= ION (satellite) =

Failed CubeSat satellite

The Illinois Observing Nanosatellite (ION) is the first CubeSat mission developed by the students of University of Illinois at Urbana-Champaign. The satellite was lost in the failure of the Dnepr launch on 26 July 2006.
Completed in April 2005 as a part of the Illinois Tiny Satellite Initiative, the satellite took almost four years to be designed, built and tested by an interdisciplinary team of student engineers.

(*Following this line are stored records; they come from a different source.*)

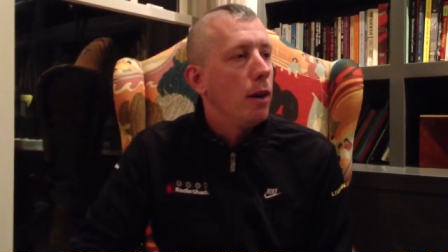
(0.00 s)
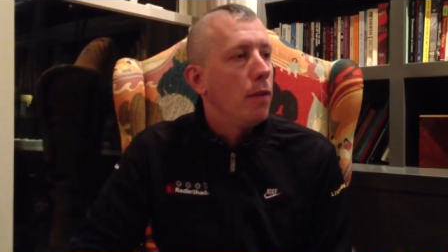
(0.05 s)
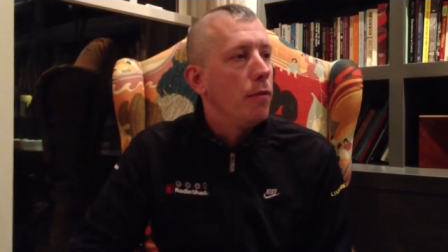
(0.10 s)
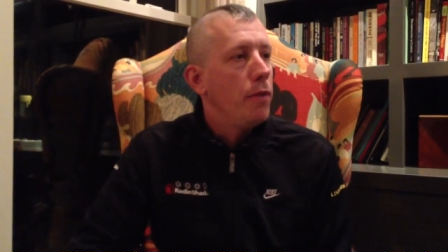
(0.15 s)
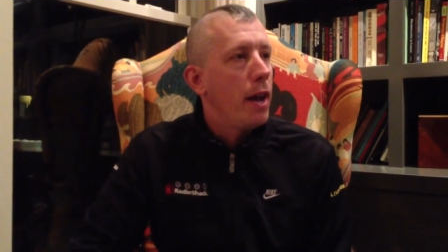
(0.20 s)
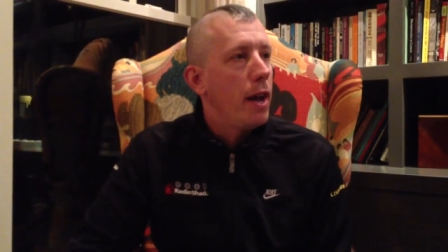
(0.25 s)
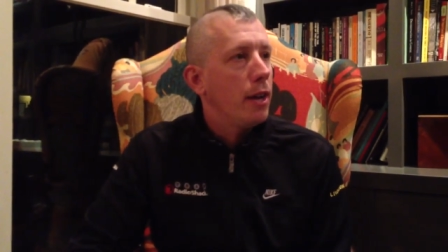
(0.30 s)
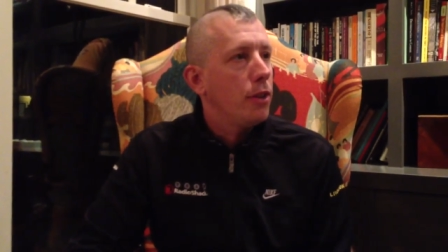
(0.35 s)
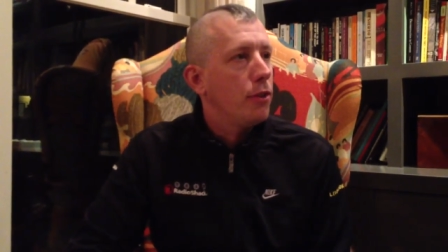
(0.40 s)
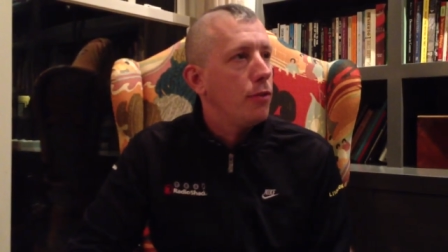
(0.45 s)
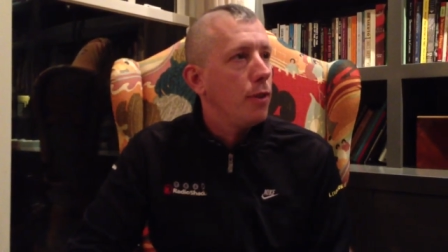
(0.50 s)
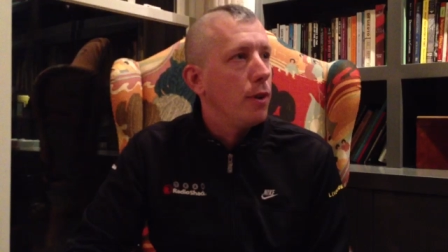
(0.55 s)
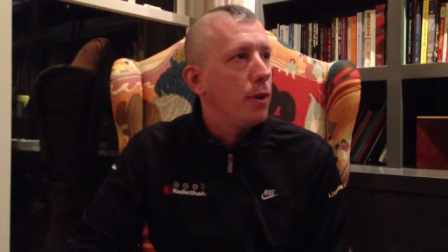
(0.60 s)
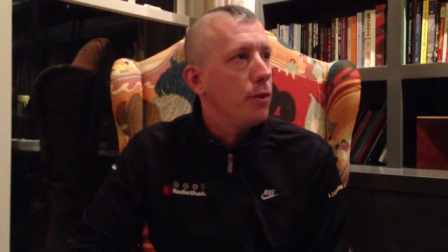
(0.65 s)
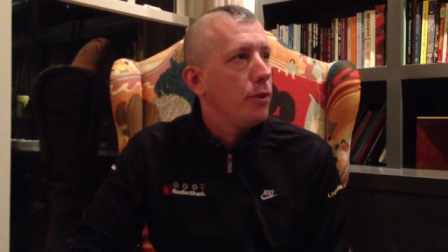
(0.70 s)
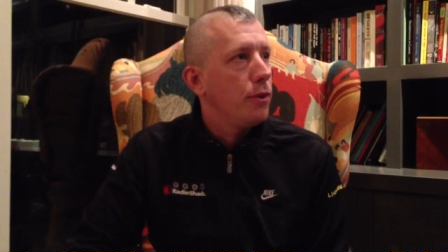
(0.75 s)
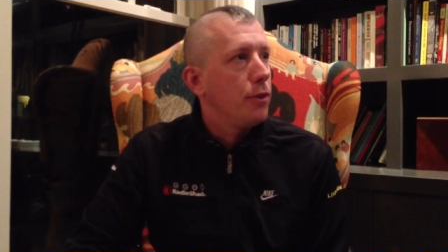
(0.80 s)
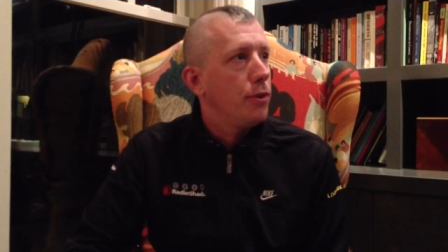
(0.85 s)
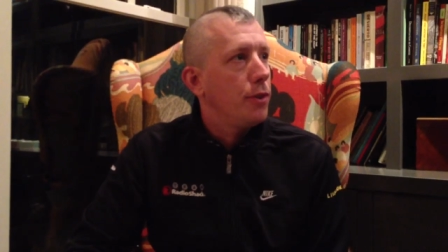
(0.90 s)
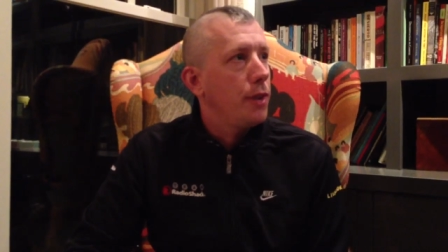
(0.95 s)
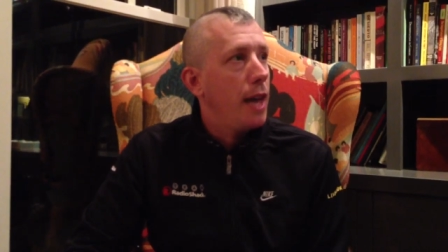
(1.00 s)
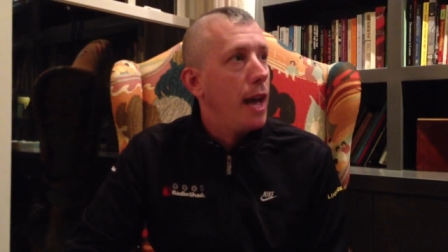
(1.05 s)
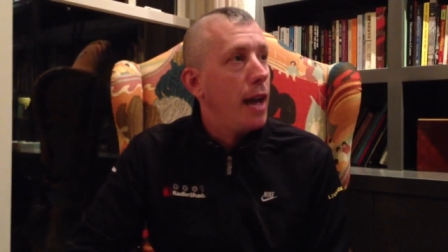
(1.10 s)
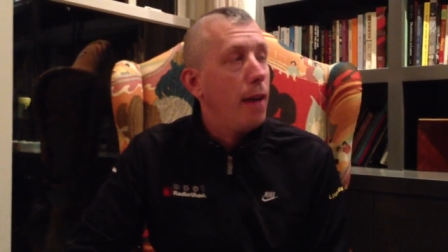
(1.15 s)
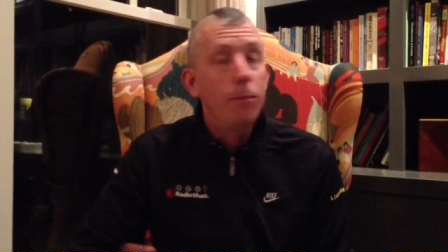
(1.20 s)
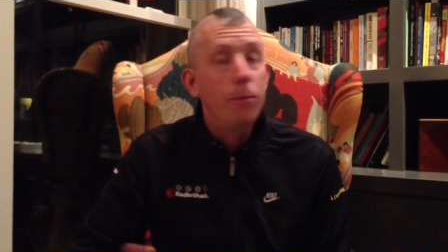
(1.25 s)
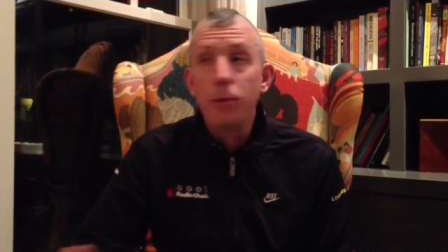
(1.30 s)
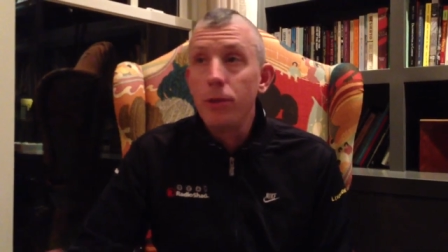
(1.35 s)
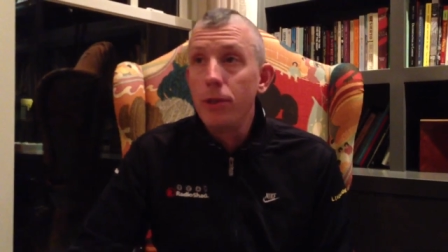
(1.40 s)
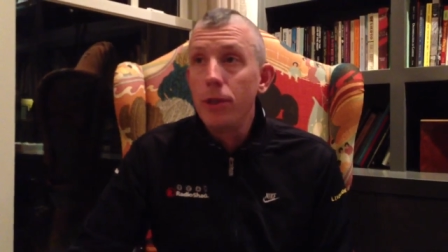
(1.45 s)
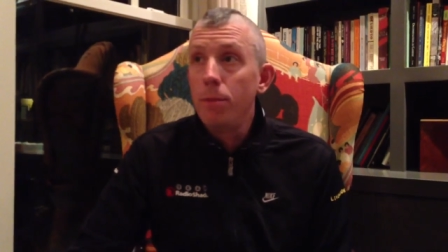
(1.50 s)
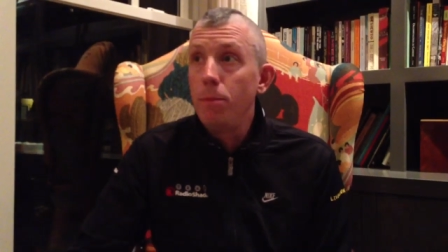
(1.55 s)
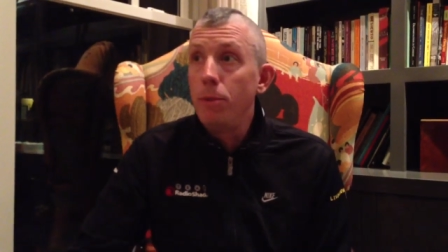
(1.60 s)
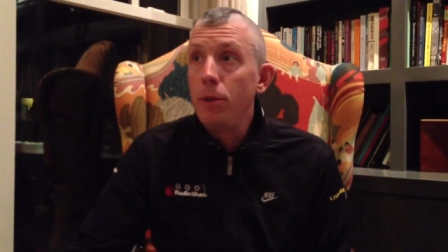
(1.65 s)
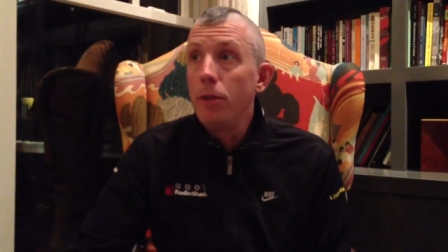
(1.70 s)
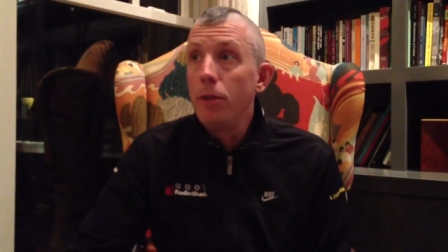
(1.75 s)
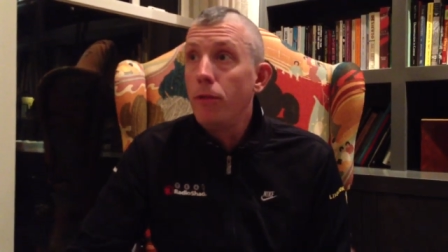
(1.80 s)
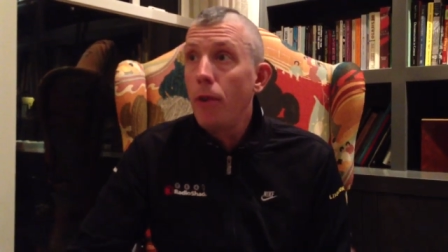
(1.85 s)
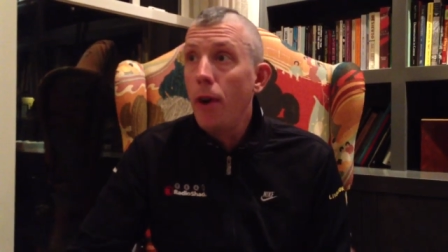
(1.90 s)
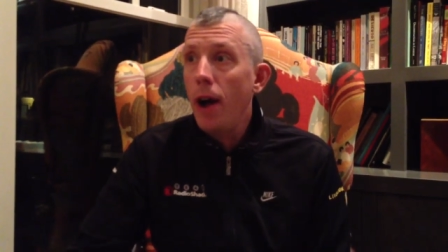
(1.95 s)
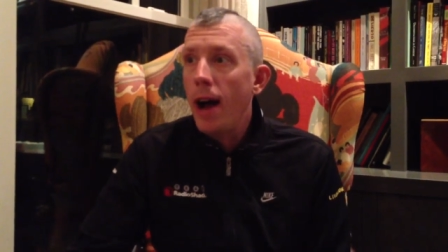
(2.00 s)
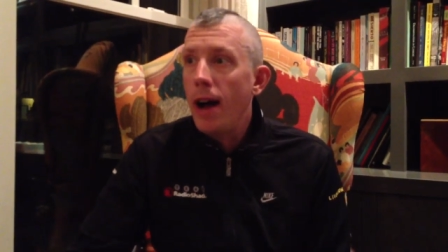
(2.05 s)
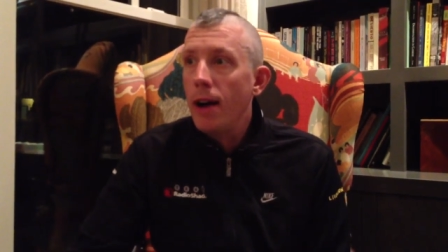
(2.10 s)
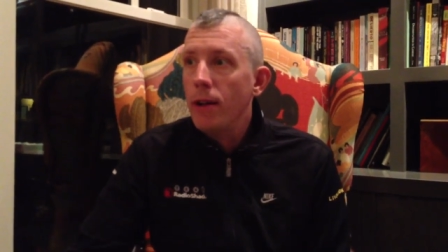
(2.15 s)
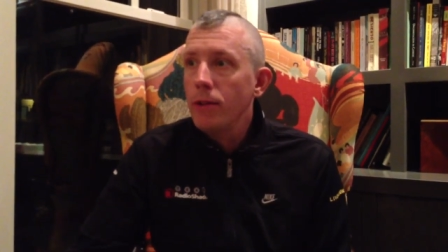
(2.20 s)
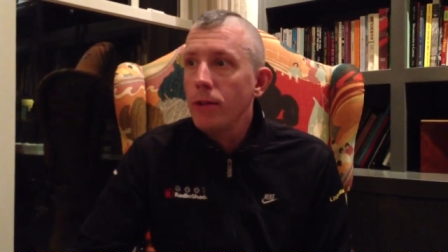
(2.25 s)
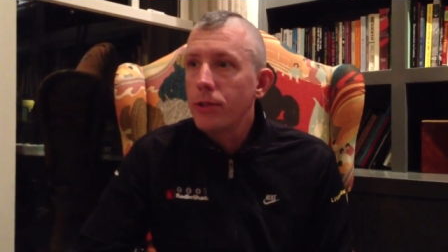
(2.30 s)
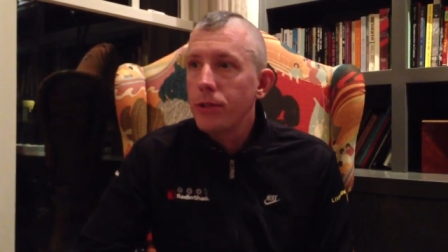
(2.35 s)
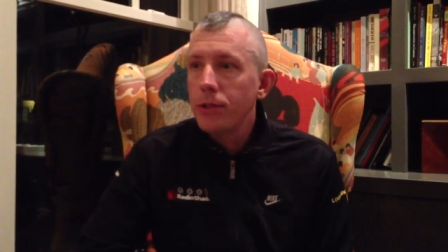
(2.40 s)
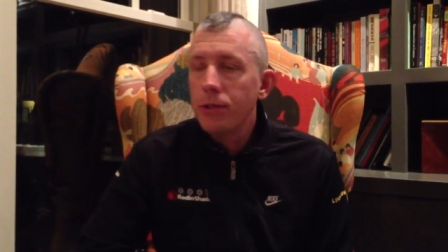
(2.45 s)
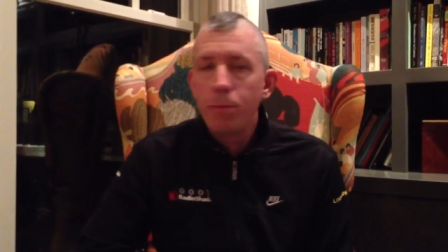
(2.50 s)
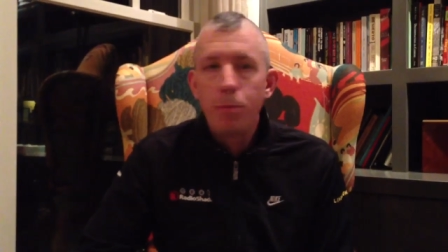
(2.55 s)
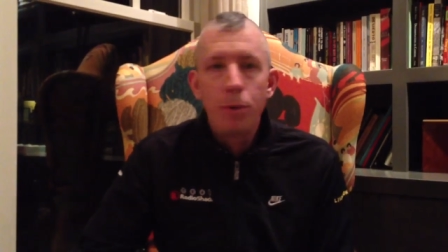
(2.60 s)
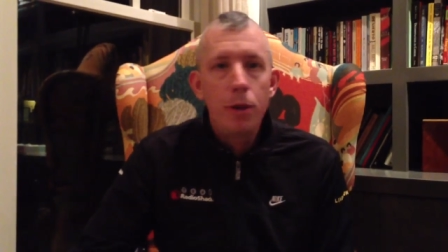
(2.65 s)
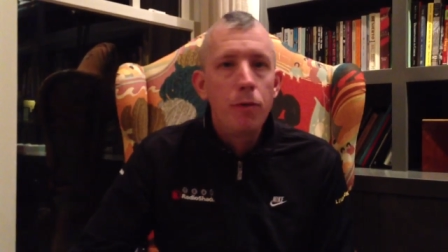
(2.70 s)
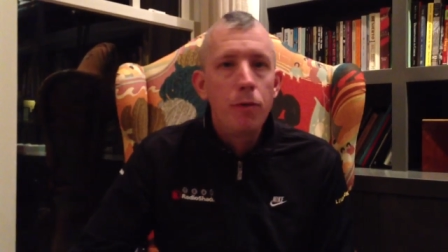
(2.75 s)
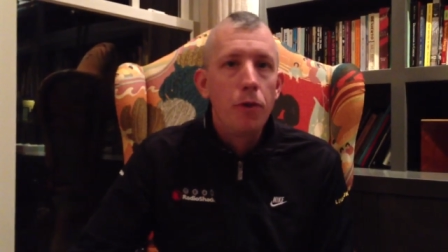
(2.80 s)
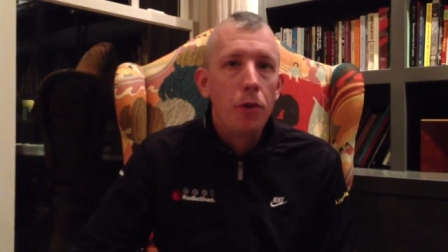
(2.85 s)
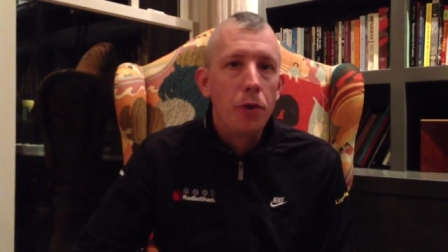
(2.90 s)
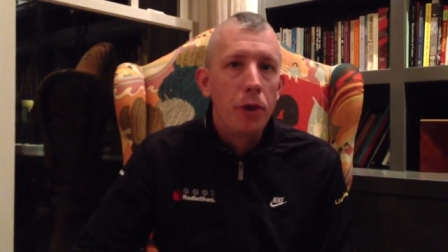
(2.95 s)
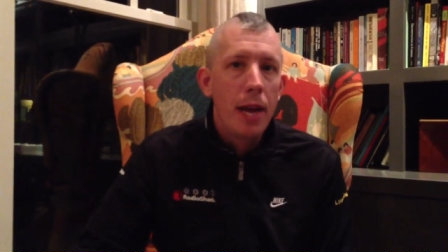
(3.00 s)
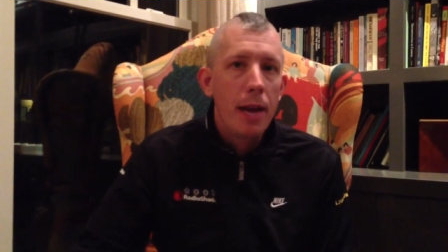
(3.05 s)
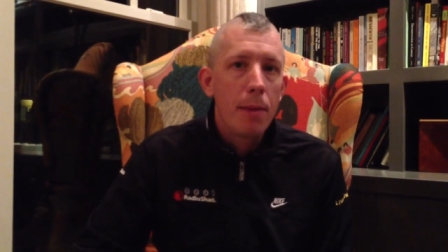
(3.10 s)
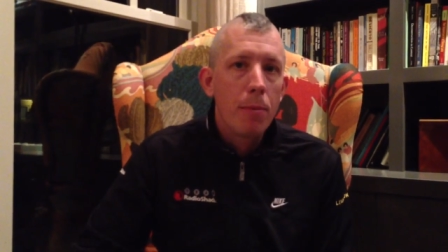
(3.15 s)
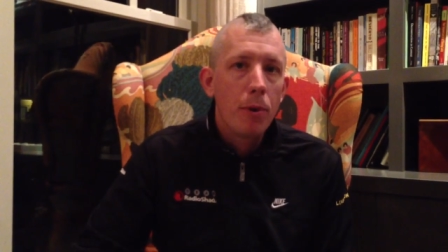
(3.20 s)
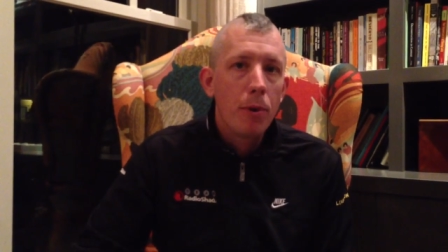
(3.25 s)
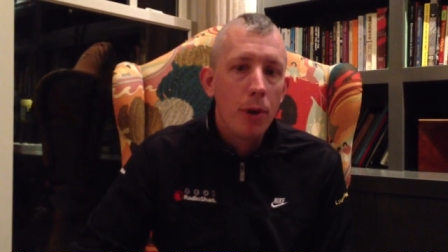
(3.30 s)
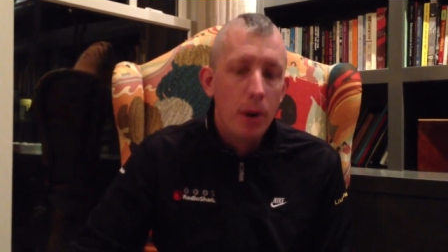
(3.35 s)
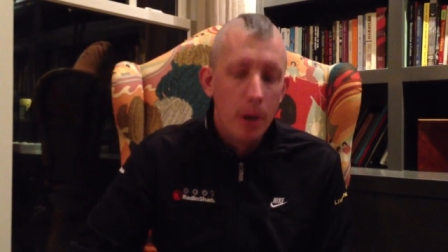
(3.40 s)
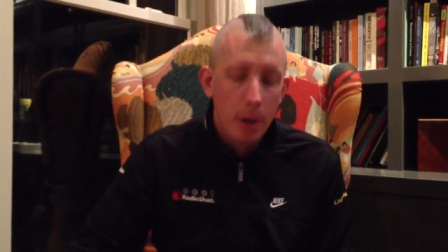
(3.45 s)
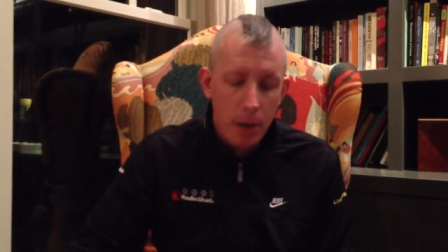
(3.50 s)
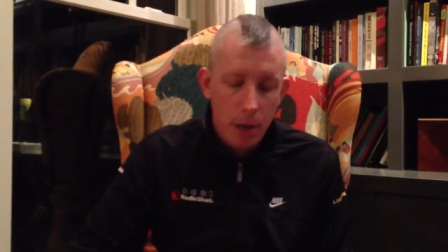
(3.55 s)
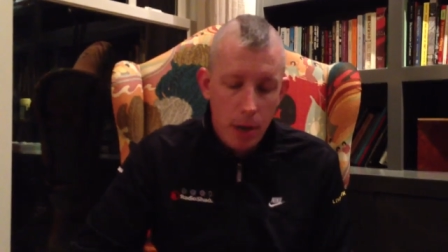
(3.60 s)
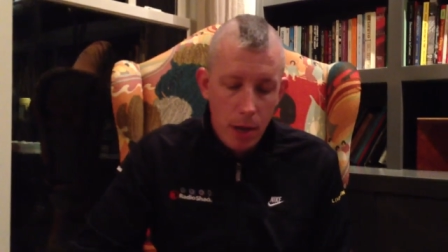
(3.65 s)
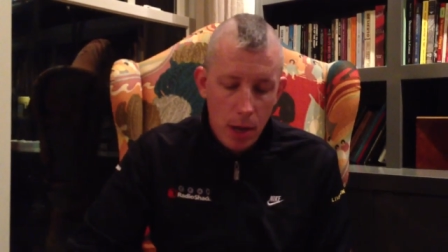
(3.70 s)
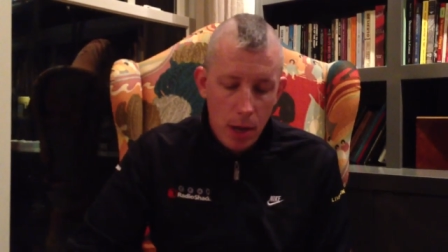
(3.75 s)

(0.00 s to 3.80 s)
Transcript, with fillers: Nashville. Just absolutely beautiful house, beautiful neighborhood.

The payloads included a photometer, a micro-thruster and a camera.

== Mission objectives ==
The science and technology objectives of the ION-1 mission were aimed at advancing key enabling technologies for CubeSats:

1. Measurement of oxygen intensity in Earth's ionosphere to understand how energy transfers occur across large regions
2. Test the MicroVacuum Arc Thruster (μVAT), a versatile small satellite propulsion technology for lateral movement and fine-control of attitude
3. Test the SID processor board designed specifically for small satellites in low Earth orbit (LEO)
4. Test a small CMOS camera for Earth imaging
5. Demonstrate attitude stabilization on a CubeSat

== Future missions at UIUC ==
ION-1 was built using the IlliniSat-1 bus. The upgraded IlliniSat-2 bus is now under development for missions such as Lower Atmosphere Ionosphere Coupling Experiment (LAICE) and the CubeSail, both to be launched in 2016.